** Opening Recorded information block **
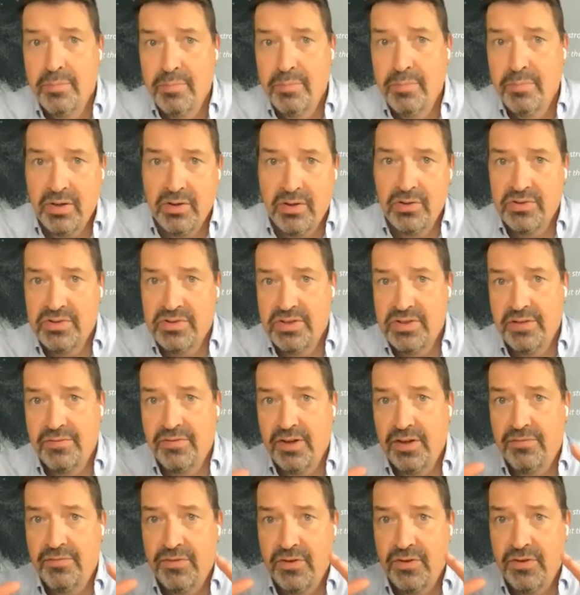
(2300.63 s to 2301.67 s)
because
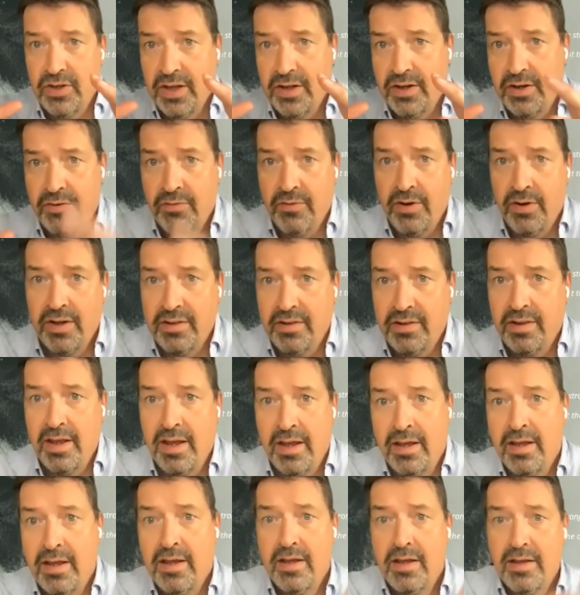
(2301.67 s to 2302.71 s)
if you get it right
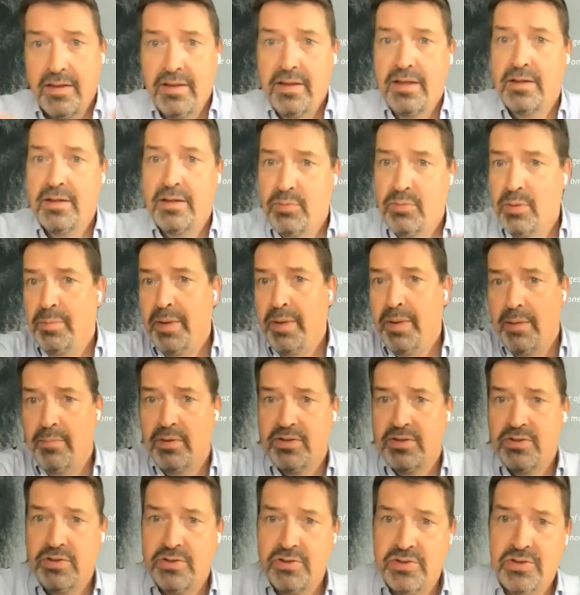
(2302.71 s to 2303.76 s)
there, it will be
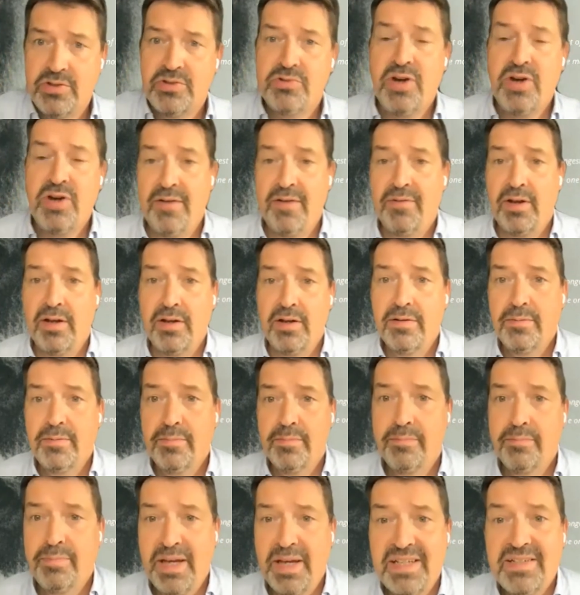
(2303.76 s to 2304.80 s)
able to travel
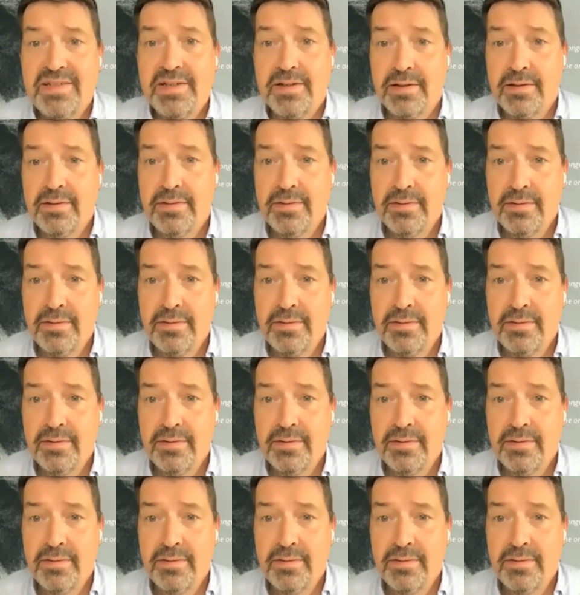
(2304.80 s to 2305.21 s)
better.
** Closing Recorded information block **
Your objective: Write out the entries again, exactly as given, skipping any images.

Worked solution:
(2300.63 s to 2301.67 s)
because
(2301.67 s to 2302.71 s)
if you get it right
(2302.71 s to 2303.76 s)
there, it will be
(2303.76 s to 2304.80 s)
able to travel
(2304.80 s to 2305.21 s)
better.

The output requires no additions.